The EU identified 19 online platforms, including Meta, TikTok, and Twitter, as having such large user bases that they will be subject to harsher content regulatory standards.
The services on the list, which includes Amazon, Google, Meta, Instagram, Twitter, TikTok and Microsoft, all have more than 45 million monthly active users.
This classifies them under a new EU regulation known as the Digital Services Act (DSA), which goes into effect in August and imposes measures such as annual audits and a duty to effectively combat disinformation and hate content.
“These platforms and search engines will not be able to act as if they were ‘too big to care’ in four months,” said Thierry Breton, the EU’s internal market commissioner, in a statement.
“This new supervision system will cast a wide and tight net, catching all points of failure in a platform’s compliance,” he continued.
Twitter, Alphabet’s Google Search, Google Maps, Google Shopping, and Google Play businesses, as well as its YouTube subsidiary; and Meta’s Facebook and Instagram are among the platforms with 45 million or more users.
Others include Microsoft’s LinkedIn, Apple’s iOS App Store, Wikipedia, the online encyclopaedia, Snapchat, and the creative picture website Pinterest.
They are classified as a “Very Large Online Platform” (VLOP) or a “Very Large Online Search Engine” (VLOSE) under the DSA.
The majority of the companies on the list are based in the United States, although Chinese-owned platforms TikTok and e-commerce site AliExpress are also included.
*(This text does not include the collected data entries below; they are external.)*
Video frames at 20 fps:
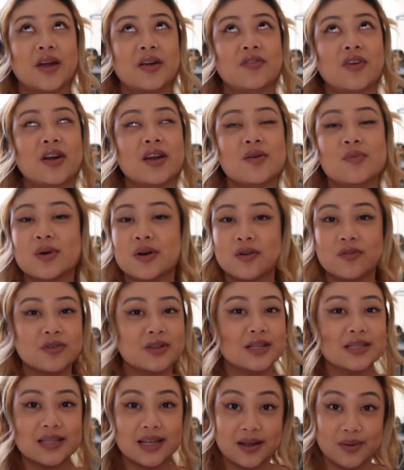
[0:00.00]
I've already went over
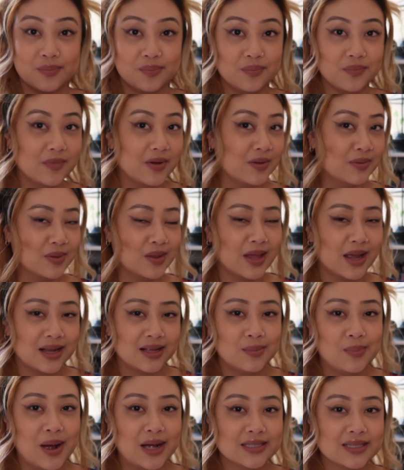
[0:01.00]
this like in the, like
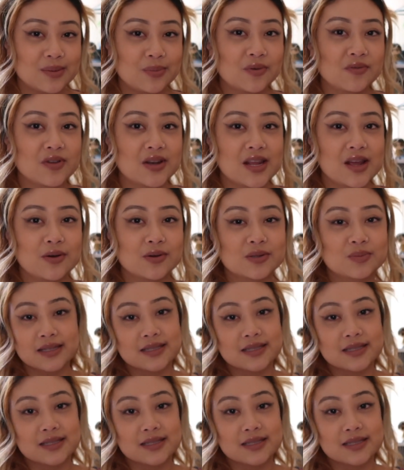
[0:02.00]
the past couple of videos.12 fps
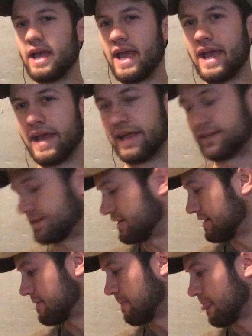And
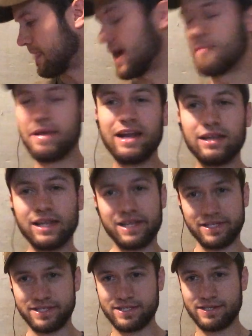I made a
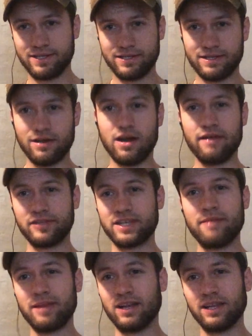list.
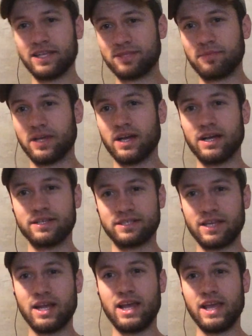Obviously I made a list
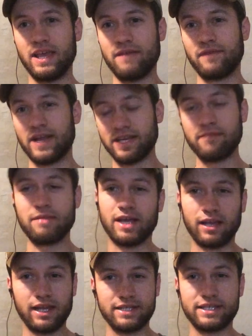because if I didn't
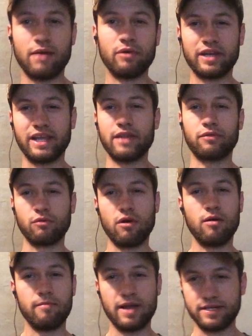make a list I wouldn't get through
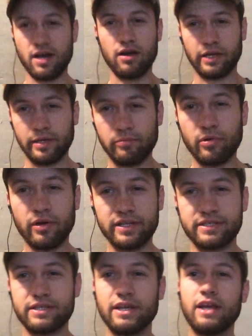all my talking
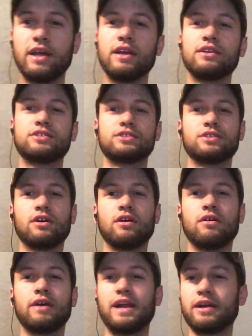points.
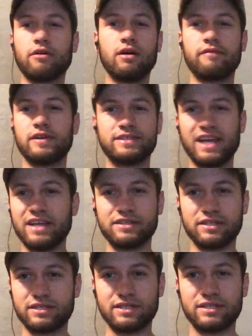So, and I go off on
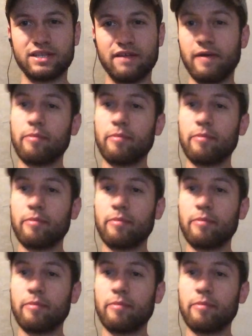tangents and stuff.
The commission also named Zalando, a German online fashion company.
Platforms to better protect children
Breton told reporters on Tuesday that his team will conduct “stress tests” to ensure Twitter’s compliance readiness “at the end of June.”
He went on to say that TikTok had expressed an interest in working with him to ensure compliance.
The disclosure on Tuesday comes after a February deadline for web corporations in Europe to report user data.
The DSA has a wide range of goals, including requiring platforms to better protect children, increasing transparency around digital services, prohibiting the online sale of dangerous items, and providing customers with more options when shopping online in the EU.
The guidelines empower the EU to levy fines of up to 6% of the platforms’ annual global sales for repeated violations.
By August 25, 2023, the 19 platforms must have an independent compliance framework in place and provide the European Commission with their first annual risk assessment, including how they intend to handle content on mental health and gender-based violence.
The panel will then conduct an independent audit and provide oversight.
Margrethe Vestager, vice president of the European Commission, said the designations were a “huge step forward” for the DSA in bringing “meaningful transparency and accountability of platforms and search engines and giving consumers more control.”
Swedish music-streaming service Spotify, US dating app Tinder, and home-rental platform Airbnb are among the online businesses that have declared that they have fewer than 45 million users.
Breton stated that “four to five” more platforms could be added to the list “in the coming weeks,” but did not specify which ones.
The DSA is one of two major regulations established by the EU last year to regulate digital platforms in order to safeguard EU users.
The specific obligations for very big platforms are in addition to the DSA rules, which will apply to everyone beginning February 17, 2024.
The Digital Markets Act, the second law, outlaws anti-competitive action by so-called “gatekeepers” of the internet.
European Union Digital Services Act
The EU Digital Services Act (DSA) is a proposed legislative framework aimed at regulating online platforms and digital services within the European Union (EU). The DSA is part of a larger EU Digital Single Market strategy that seeks to harmonize digital regulations and create a level playing field for businesses operating in the EU.
The main goal of the DSA is to establish clear rules for digital services, particularly online platforms, to ensure the safety and security of users and protect fundamental rights, such as freedom of expression and privacy. It would also aim to promote competition, innovation, and accountability in the digital marketplace.
Some key elements of the DSA include:
– New obligations for online platforms to detect, remove and prevent the spread of illegal content, including hate speech, terrorist propaganda, and child sexual abuse material.
– A new category of “gatekeeper” platforms, which have significant market power and would be subject to additional regulatory obligations.
– Enhanced transparency and reporting requirements for online platforms, including clear terms and conditions for users and increased access to data for researchers and regulators.
– Improved user rights, including the right to challenge content moderation decisions and the right to access data collected by platforms about their activities.
The DSA is currently being discussed and negotiated within the EU institutions, and its final form is still subject to change. Once agreed upon, it will need to be implemented into national laws by each EU member state.